Collected data:
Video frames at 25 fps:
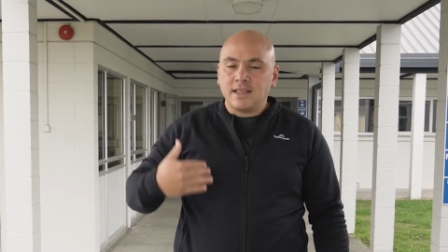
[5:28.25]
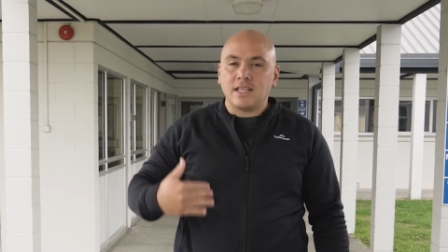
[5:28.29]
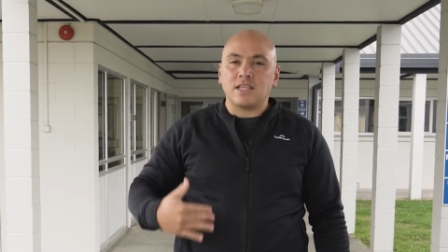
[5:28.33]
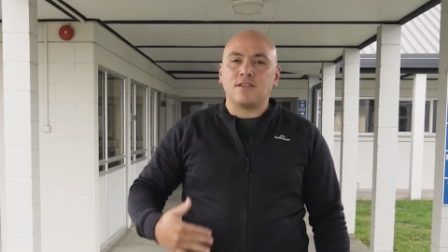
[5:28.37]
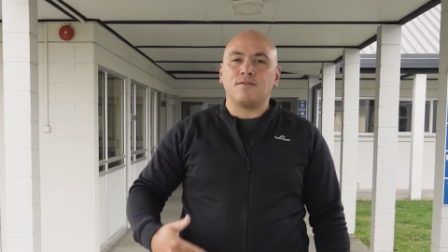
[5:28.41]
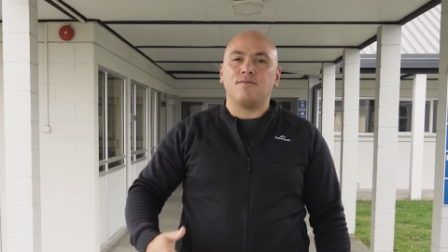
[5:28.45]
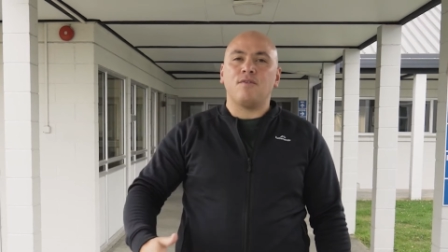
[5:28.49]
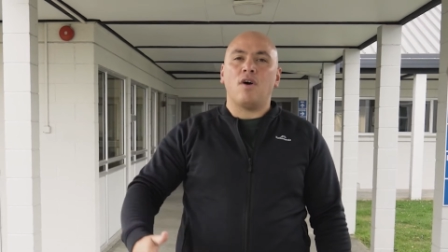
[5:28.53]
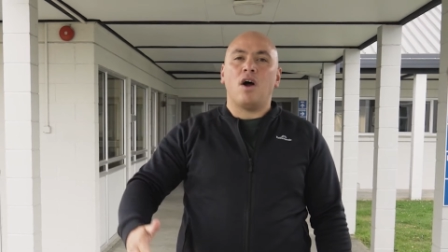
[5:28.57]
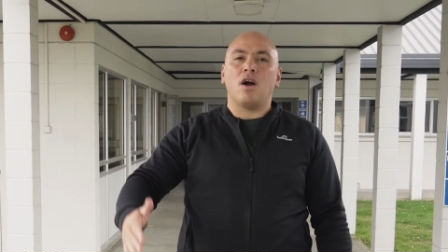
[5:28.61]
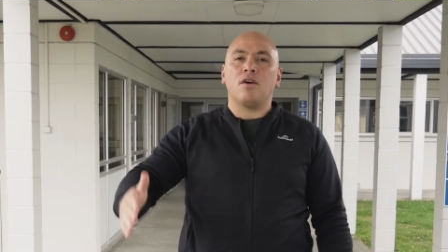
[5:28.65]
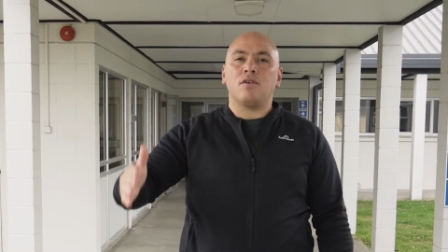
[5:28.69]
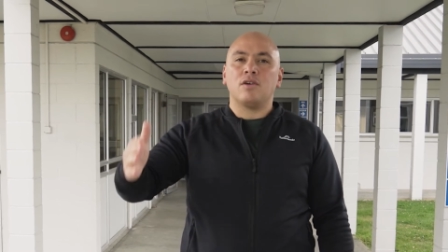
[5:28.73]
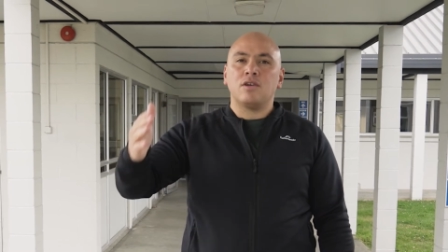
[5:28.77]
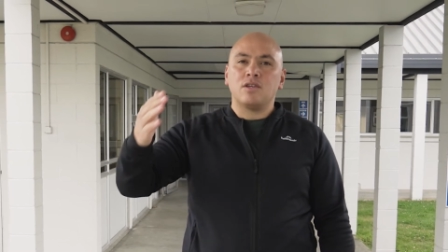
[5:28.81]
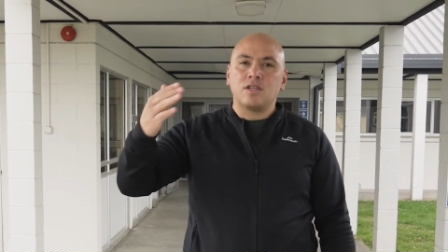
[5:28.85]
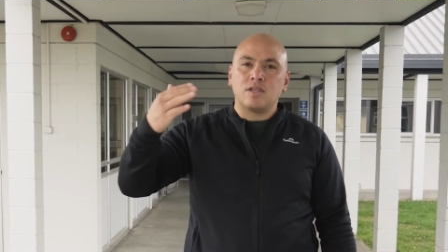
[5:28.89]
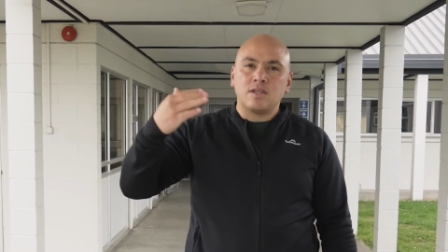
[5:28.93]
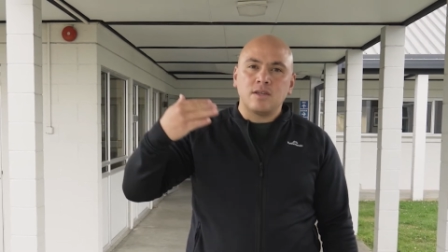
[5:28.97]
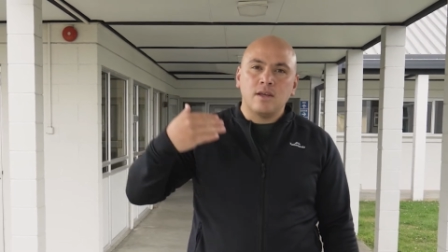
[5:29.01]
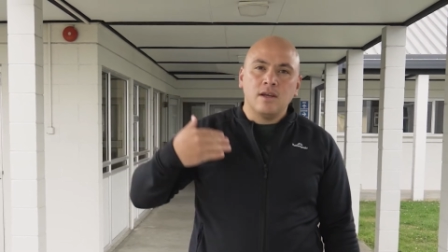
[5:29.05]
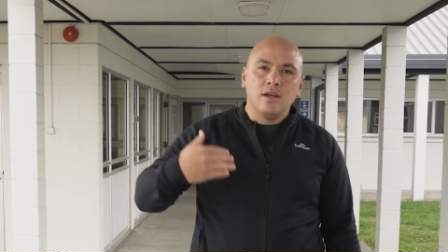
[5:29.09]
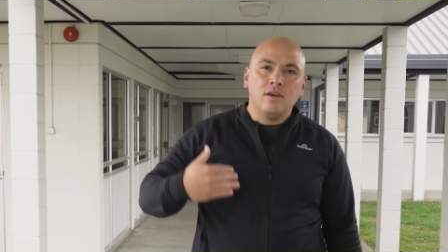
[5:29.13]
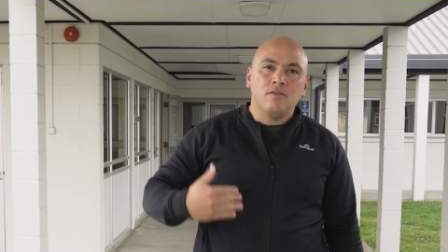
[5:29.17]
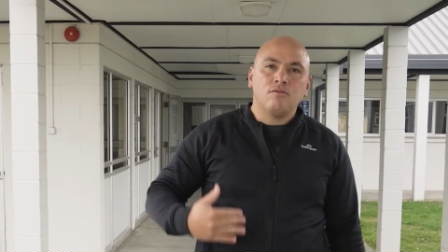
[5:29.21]
this
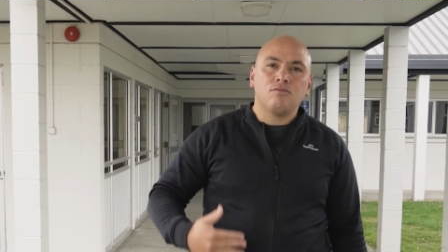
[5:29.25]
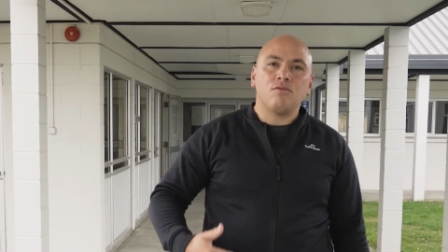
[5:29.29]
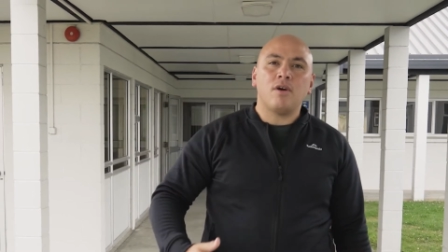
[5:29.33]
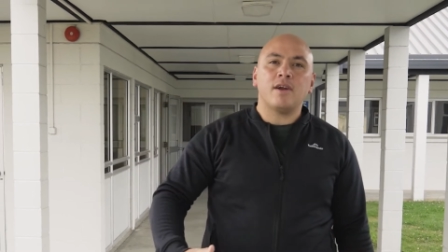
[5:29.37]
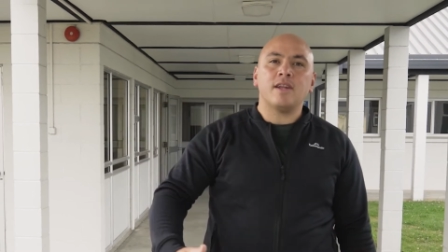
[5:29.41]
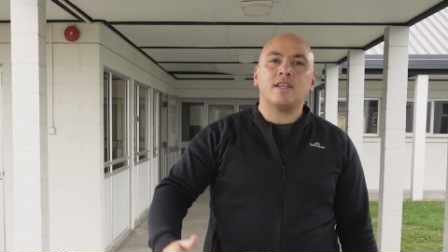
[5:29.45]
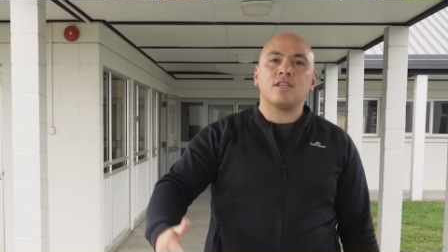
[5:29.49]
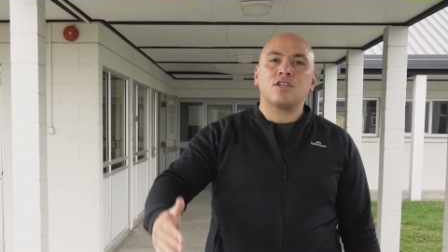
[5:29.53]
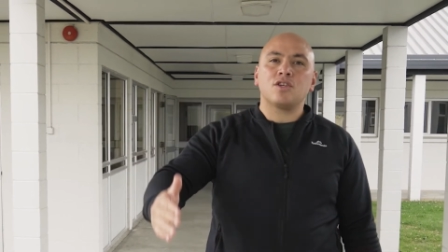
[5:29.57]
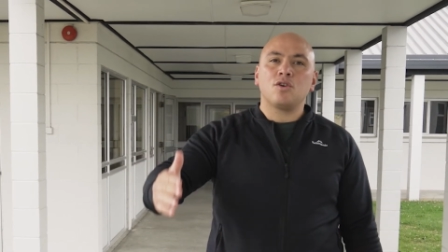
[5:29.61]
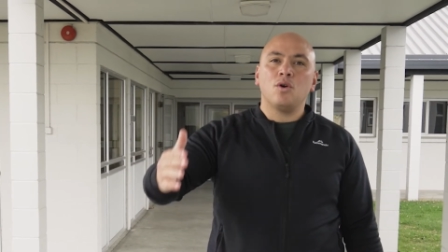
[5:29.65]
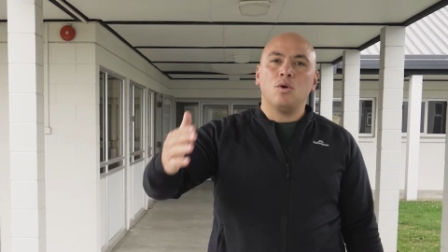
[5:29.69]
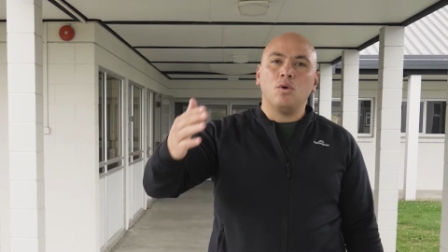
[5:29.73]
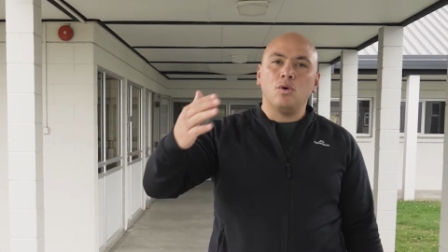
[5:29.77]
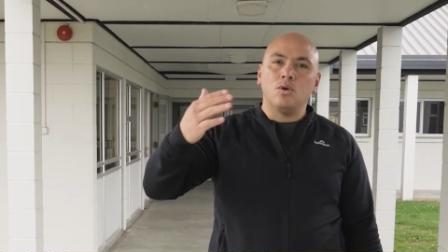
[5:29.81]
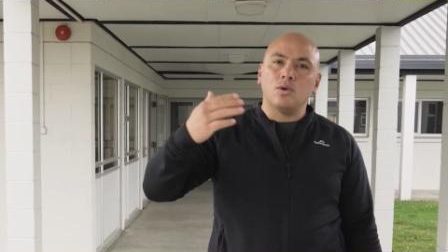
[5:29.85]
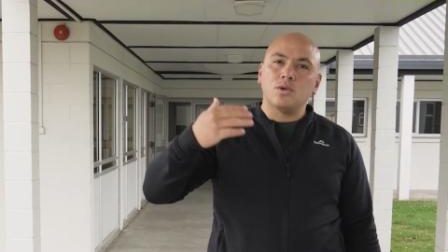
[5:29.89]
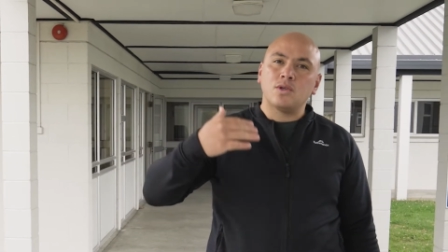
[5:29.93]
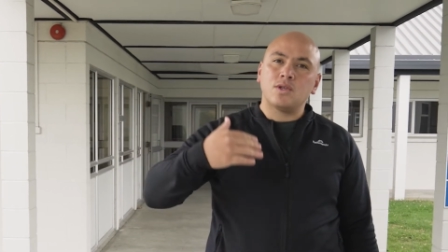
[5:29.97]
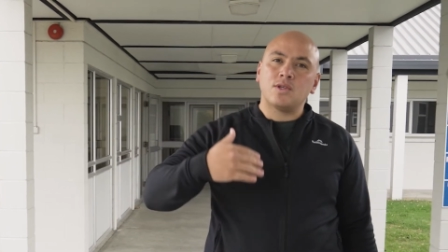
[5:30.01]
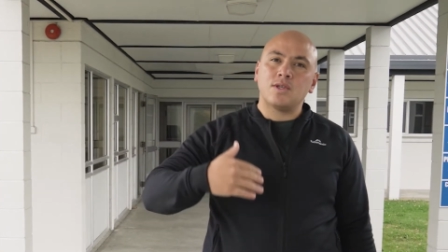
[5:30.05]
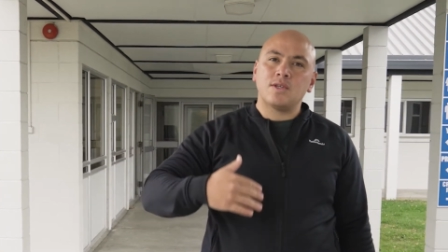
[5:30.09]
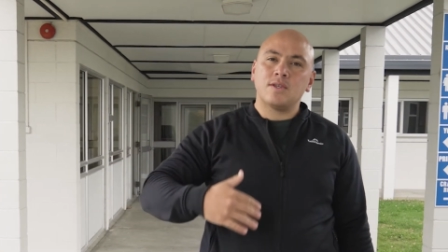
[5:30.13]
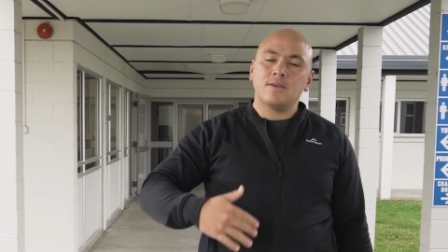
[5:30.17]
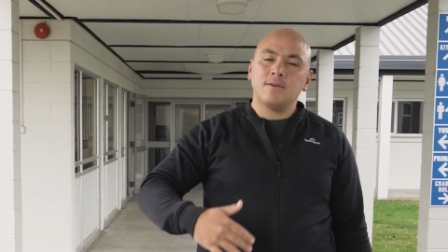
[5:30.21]
virus run its
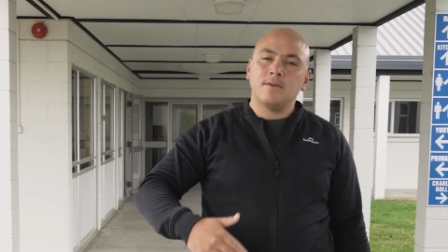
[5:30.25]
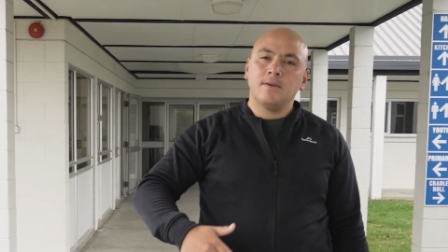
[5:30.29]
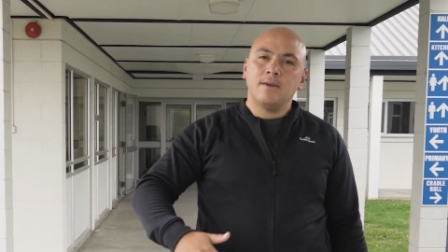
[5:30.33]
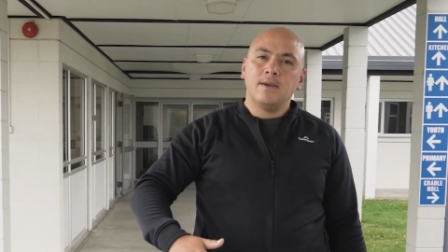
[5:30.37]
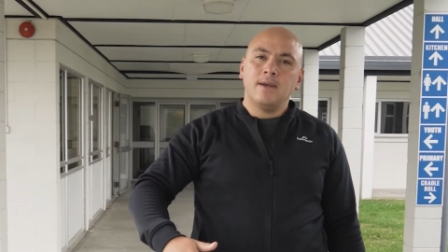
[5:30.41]
course.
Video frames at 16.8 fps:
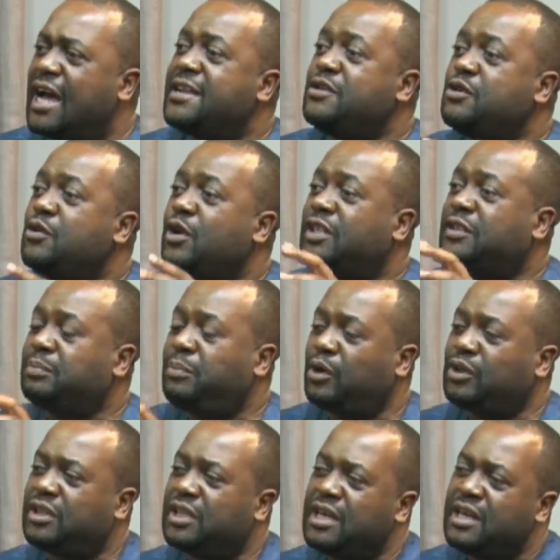and you
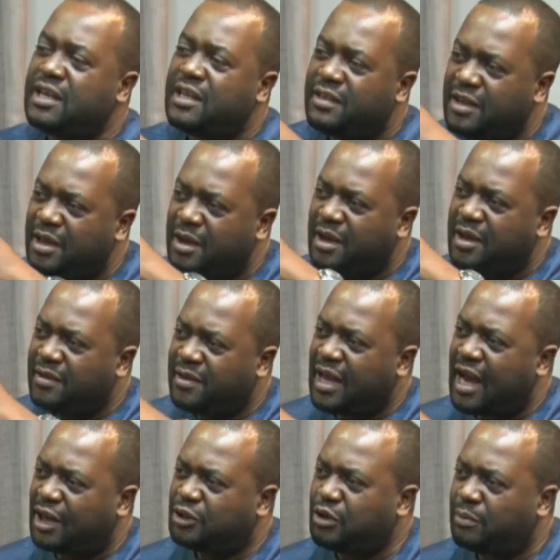export
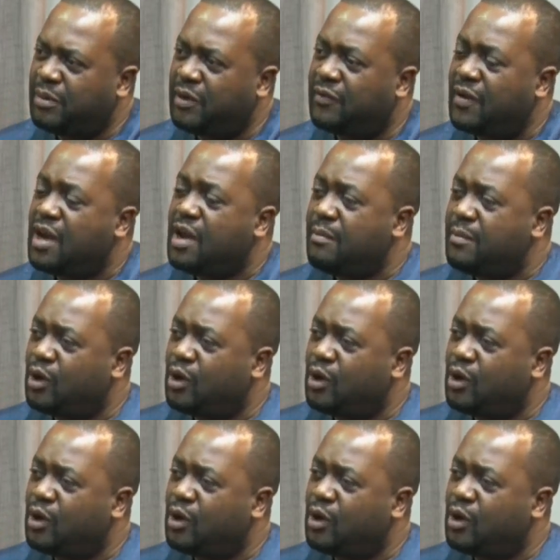the actual beef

**EXERCISE REQUIREMENTS**
Give every entry again as it is, dropping its pictures.

**REPLY**
Video frames at 25 fps:
[5:28.25]
[5:28.29]
[5:28.33]
[5:28.37]
[5:28.41]
[5:28.45]
[5:28.49]
[5:28.53]
[5:28.57]
[5:28.61]
[5:28.65]
[5:28.69]
[5:28.73]
[5:28.77]
[5:28.81]
[5:28.85]
[5:28.89]
[5:28.93]
[5:28.97]
[5:29.01]
[5:29.05]
[5:29.09]
[5:29.13]
[5:29.17]
[5:29.21]
this
[5:29.25]
[5:29.29]
[5:29.33]
[5:29.37]
[5:29.41]
[5:29.45]
[5:29.49]
[5:29.53]
[5:29.57]
[5:29.61]
[5:29.65]
[5:29.69]
[5:29.73]
[5:29.77]
[5:29.81]
[5:29.85]
[5:29.89]
[5:29.93]
[5:29.97]
[5:30.01]
[5:30.05]
[5:30.09]
[5:30.13]
[5:30.17]
[5:30.21]
virus run its
[5:30.25]
[5:30.29]
[5:30.33]
[5:30.37]
[5:30.41]
course.
Video frames at 16.8 fps:
and you
export
the actual beef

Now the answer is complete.